_Instructions to follow_
The required output holds only the lines from the one containing "[0:00.00-0:00.90]" through the end of the material below, copied exactly, please, with no pictures.

_Data records_
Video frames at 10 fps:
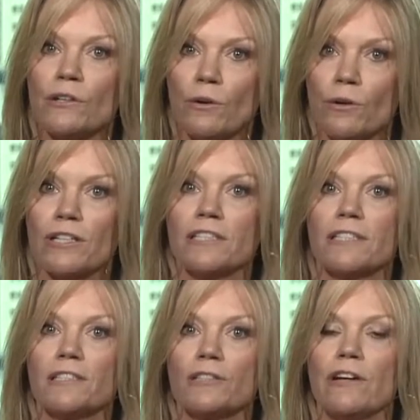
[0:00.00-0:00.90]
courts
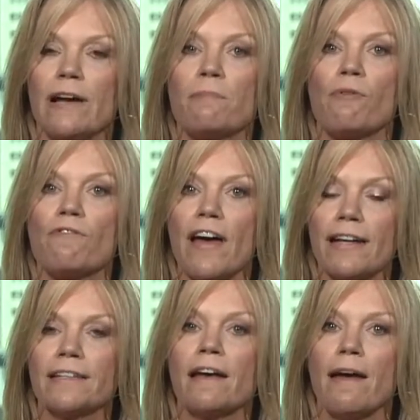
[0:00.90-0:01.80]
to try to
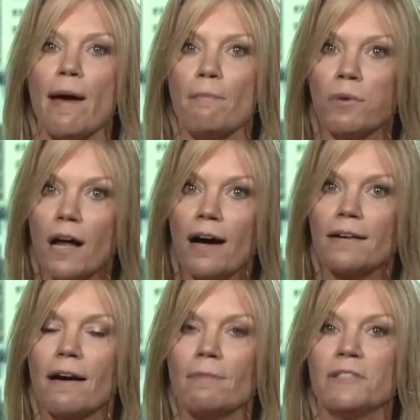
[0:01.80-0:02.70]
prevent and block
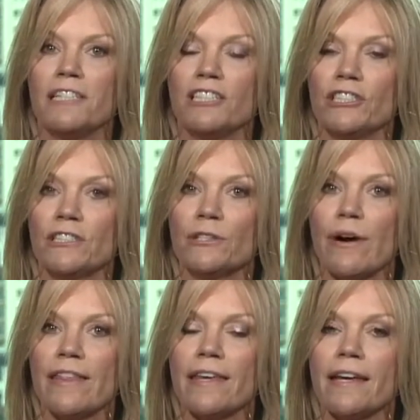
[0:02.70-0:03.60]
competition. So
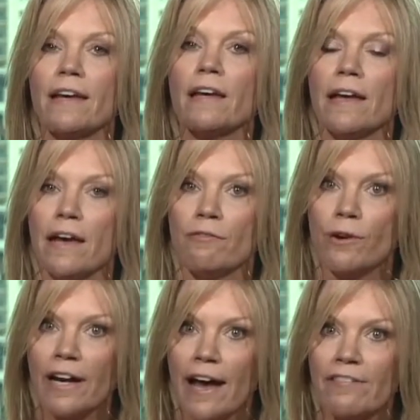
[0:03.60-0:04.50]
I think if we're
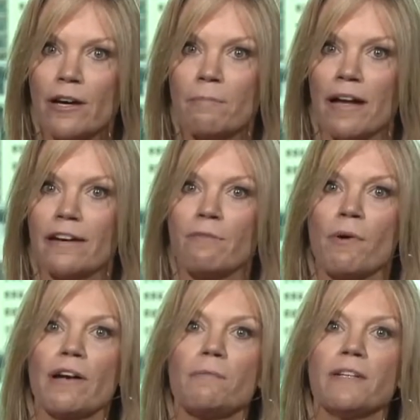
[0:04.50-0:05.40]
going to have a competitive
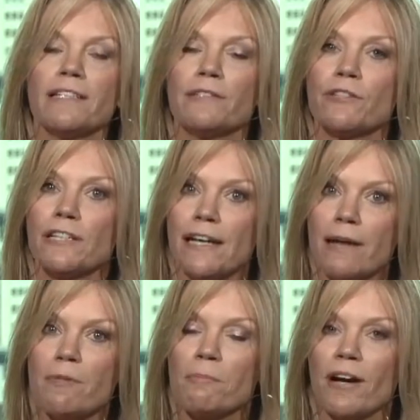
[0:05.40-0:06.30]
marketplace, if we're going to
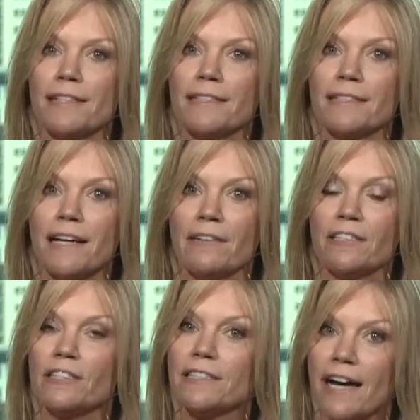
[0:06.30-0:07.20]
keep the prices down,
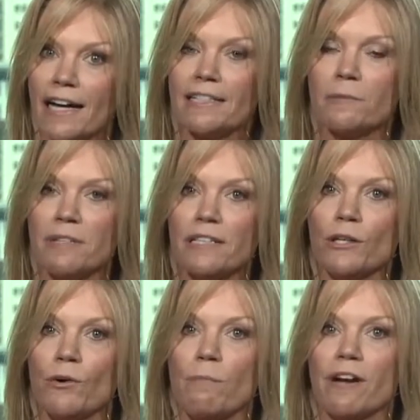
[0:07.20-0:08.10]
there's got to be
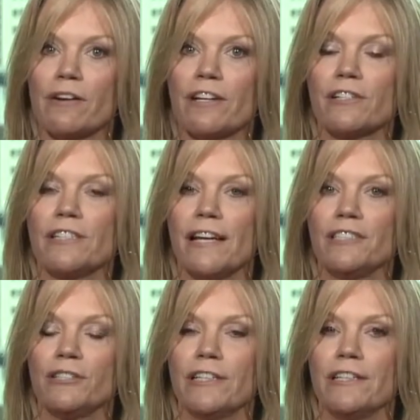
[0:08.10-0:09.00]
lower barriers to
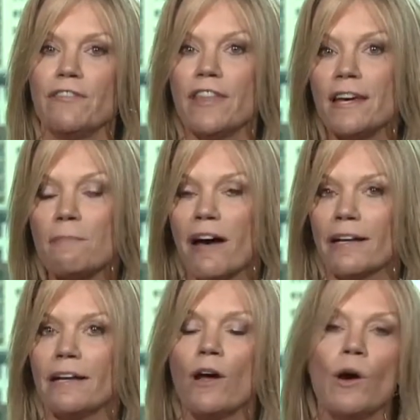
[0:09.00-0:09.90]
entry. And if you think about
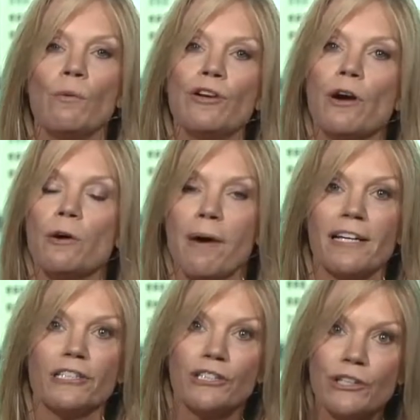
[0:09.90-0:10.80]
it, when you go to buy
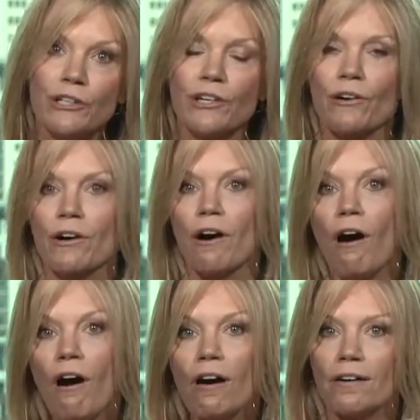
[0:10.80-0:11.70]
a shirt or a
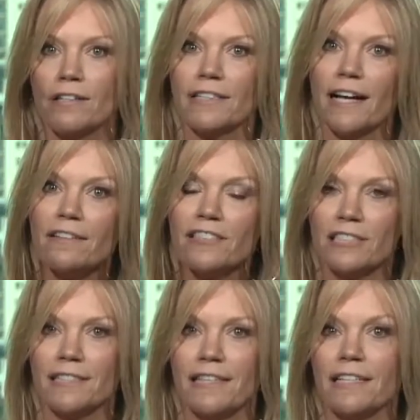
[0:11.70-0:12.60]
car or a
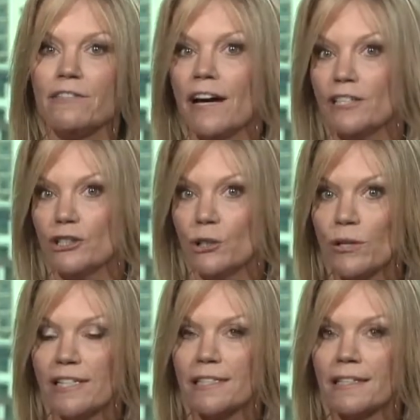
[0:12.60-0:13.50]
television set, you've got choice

_Task solution_
[0:00.00-0:00.90]
courts
[0:00.90-0:01.80]
to try to
[0:01.80-0:02.70]
prevent and block
[0:02.70-0:03.60]
competition. So
[0:03.60-0:04.50]
I think if we're
[0:04.50-0:05.40]
going to have a competitive
[0:05.40-0:06.30]
marketplace, if we're going to
[0:06.30-0:07.20]
keep the prices down,
[0:07.20-0:08.10]
there's got to be
[0:08.10-0:09.00]
lower barriers to
[0:09.00-0:09.90]
entry. And if you think about
[0:09.90-0:10.80]
it, when you go to buy
[0:10.80-0:11.70]
a shirt or a
[0:11.70-0:12.60]
car or a
[0:12.60-0:13.50]
television set, you've got choice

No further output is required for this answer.